Feds to reconsider protections for West Coast fishers
Natalie Hanson
SAN FRANCISCO (CN) — West Coast fishers could win new protections under the Endangered Species Act, thanks to a new settlement between environmental groups and the feds approved Friday.
The U.S. Fish and Wildlife Service agreed to reconsider whether West Coast fishers in Northern California and southern Oregon warrant protection under the Endangered Species Act. The small furry animals are relatives of mink, otters and wolverines, and live in old-growth forests. They once roamed forests from British Columbia to Southern California but their U.S. range is limited to two native populations in the southern Sierra Nevada mountains and in Northern California and southwestern Oregon.
Some small populations have been reintroduced in the central Sierra Nevada, the southern Oregon Cascades, the Olympic Peninsula, Mt. Rainier and the North Cascades. The largest population resides in the biodiverse Klamath-Siskiyou Mountains region, but is threatened by habitat loss and fragmentation due to logging, high-severity fire and post-fire salvage logging.

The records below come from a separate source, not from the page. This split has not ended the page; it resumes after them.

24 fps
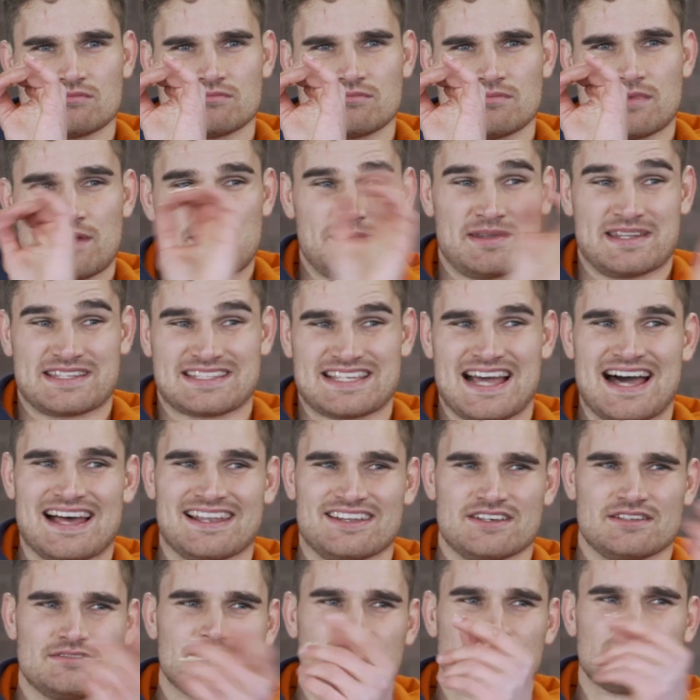Maybe an
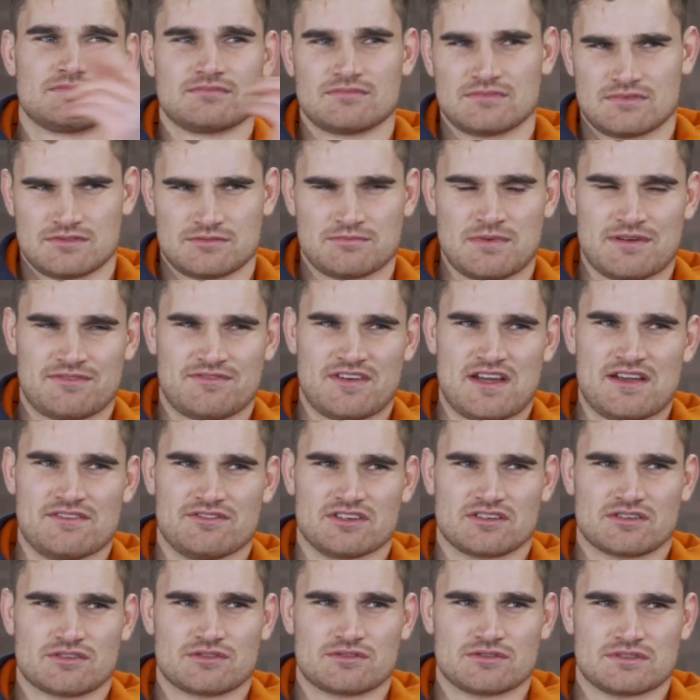Italian. It's my
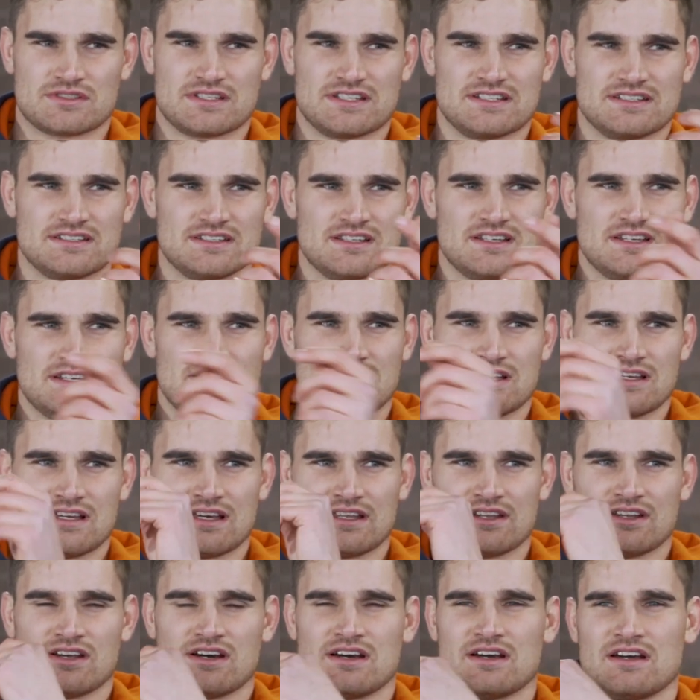favourite cuisine,
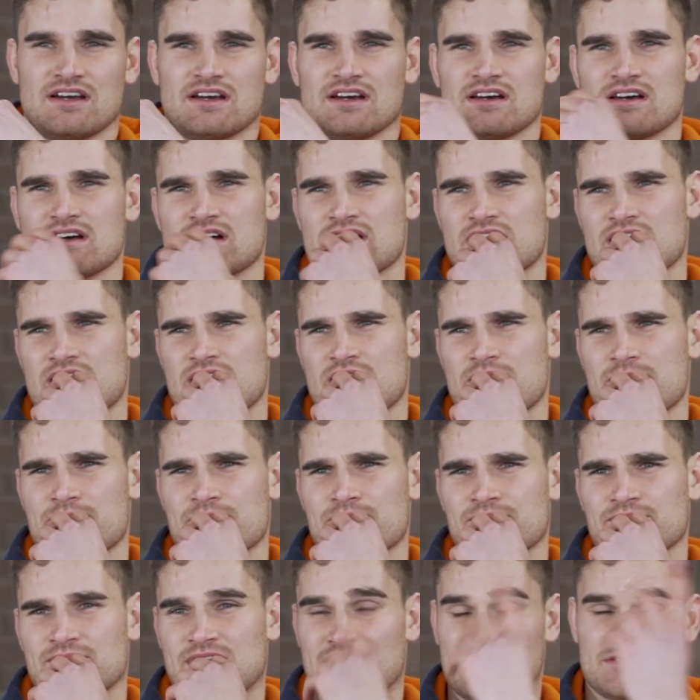and
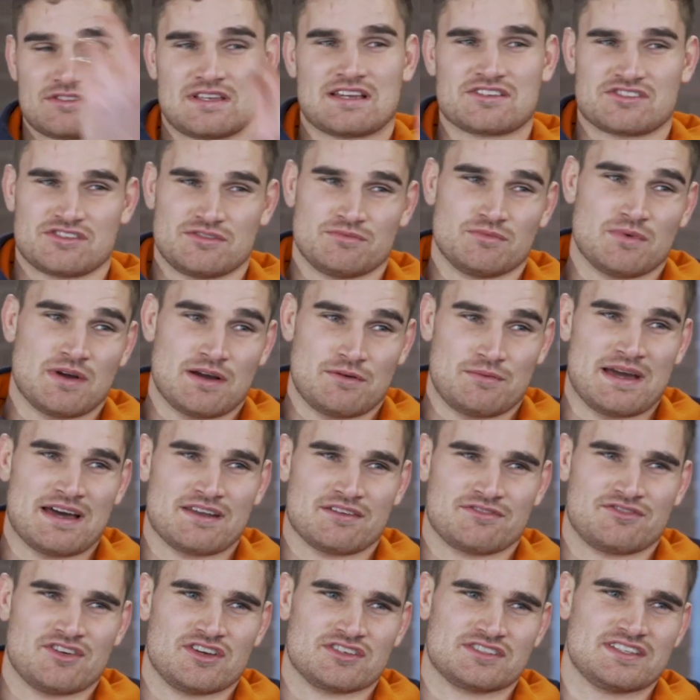that's actually where we had
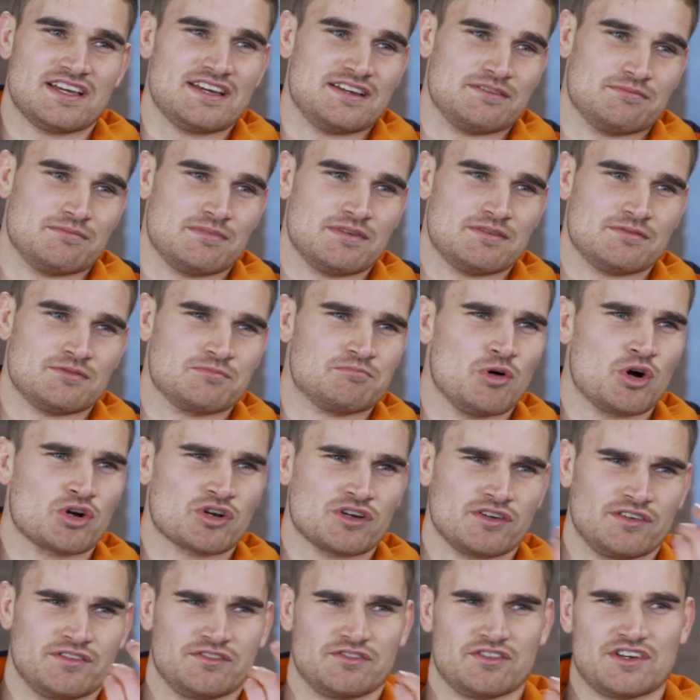a first date.
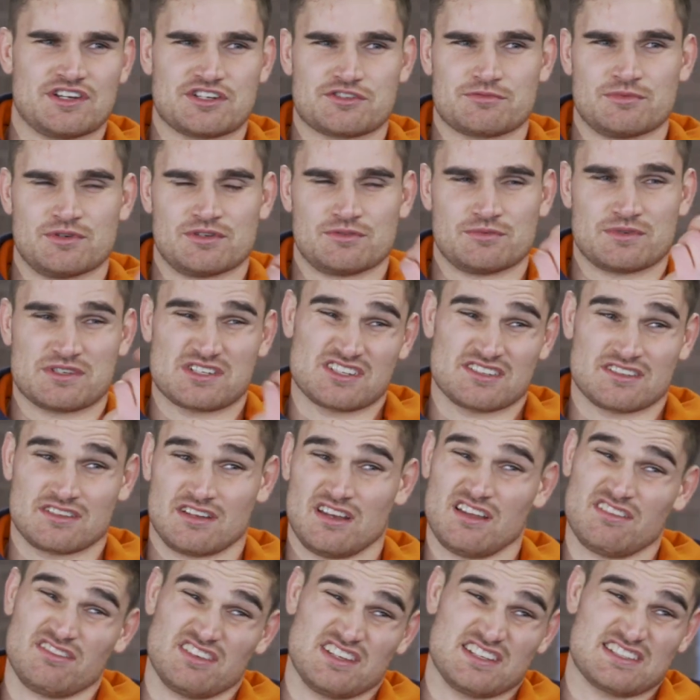Bocca in Richmond, which is a
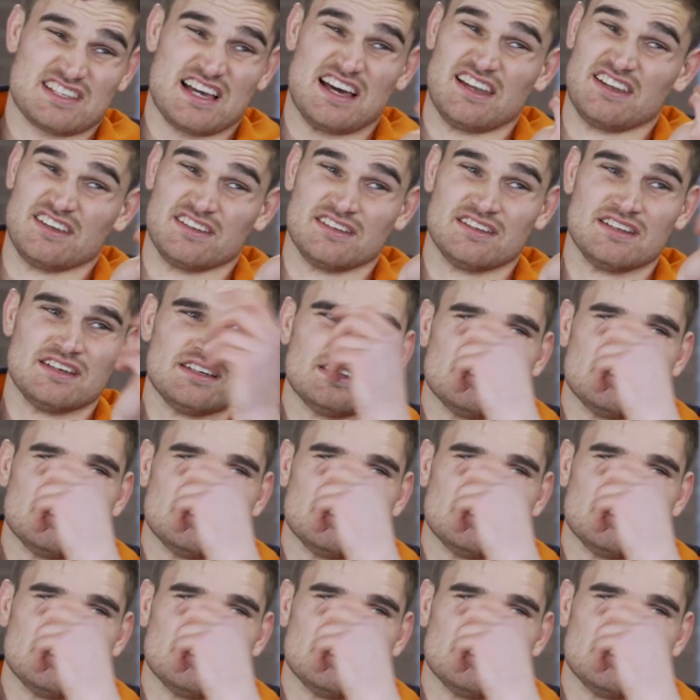lovely Italian.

The Center for Biological Diversity and other ecological advocates first petitioned the service to grant the fishers endangered species protection in 2000. That led to a 2004 determination that the fisher should be listed as threatened throughout its West Coast range. The service delayed, saying it lacked the resources to do so.

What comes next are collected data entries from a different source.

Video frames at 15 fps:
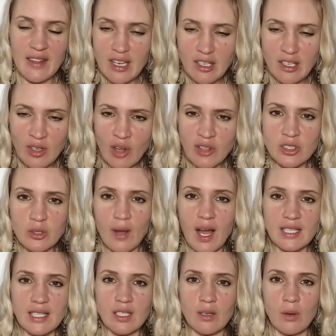And then non
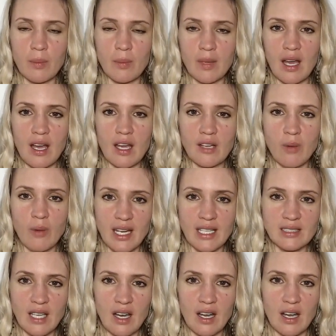duality will be heard when
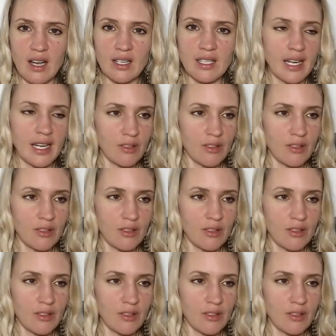it's heard.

However, the agency affirmed the animals being imperiled annually, until 2016, when it decided to deny protection. After the environmental groups challenged that decision, the service agreed to grant protections only to fishers in the southern Sierra Nevada.

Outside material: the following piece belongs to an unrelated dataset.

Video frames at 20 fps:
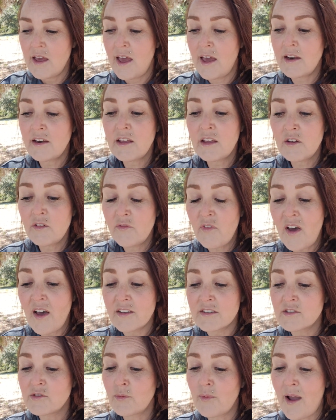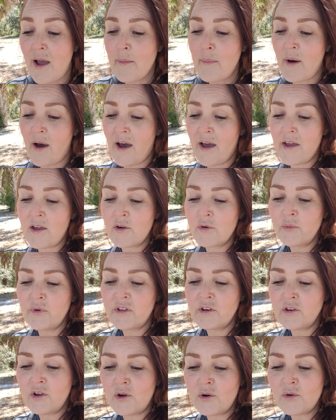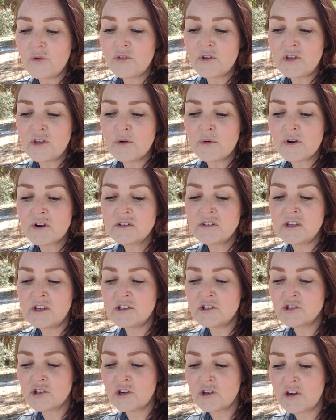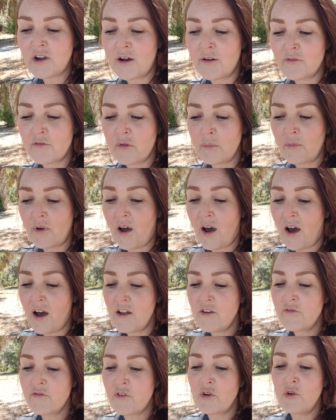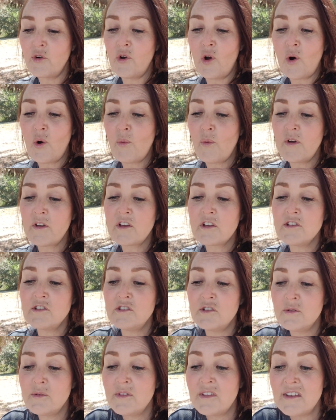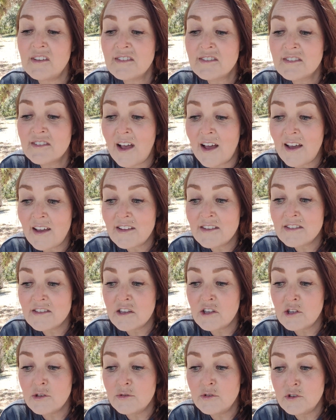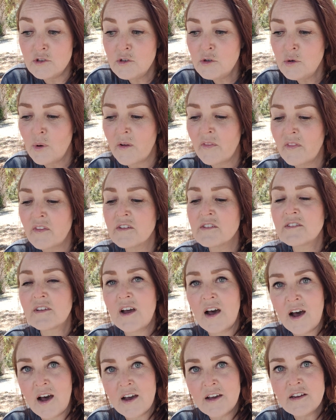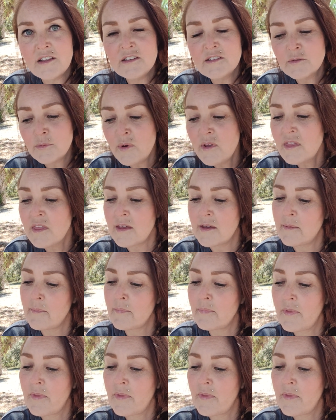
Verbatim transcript: And confessed, Rabbi, we know that you are a teacher come from God, for no one can do these signs that you do unless God is with him.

In September 2022 the center filed suit to challenge the denial of protections in the rest of the fisher’s habitat. The advocates say in their complaint that Fish and Wildlife's decision to deny protections to the Northern California and southern Oregon fishers runs “counter to the evidence before the agency and relies on rationales already rejected in previous litigation.” They also say the department’s 2020 final rule on the issue provides no explanation as to whether fishers in the area outside of these two new regions warrant Endangered Species Act protection.
In the latest filing, the service agrees to a stipulated settlement agreement “in light of new information” to spend one year studying whether the fisher should be listed as an endangered or threatened species. It will also consider public input on the issue.
“It’s great news that the Fish and Wildlife Service is reconsidering its refusal to protect the elusive Pacific fisher, but waiting more than two decades to provide these protections is indefensible,” said Brian Segee, endangered species legal director at the Center for Biological Diversity.
“These fierce, plush-furred forest weasels have few natural predators, but they’re no match for people logging and poisoning their old-growth habitat. Protecting them under the Endangered Species Act is more important now than ever.”
“This is our last, best chance to prevent extinction,” said George Sexton of Klamath Siskiyou Wildlands Center. “The combination of logging, rodenticides and fires have pushed fishers to the brink.”
“For over 20 years, we have fought for the West Coast fisher and its imperiled ecosystems. Our organizations won't stop until the species is afforded the full legal protection that it deserves,” said Tom Wheeler, executive director of the Environmental Protection Information Center.
The service has until Aug. 21, 2025, to decide whether to protect the fishers. U.S. District Judge Trina Thompson approved the agreement and dismissed the plaintiffs’ complaint with prejudice Friday, and expects a joint status report on the agreement and all attorneys’ fees and costs by July 10.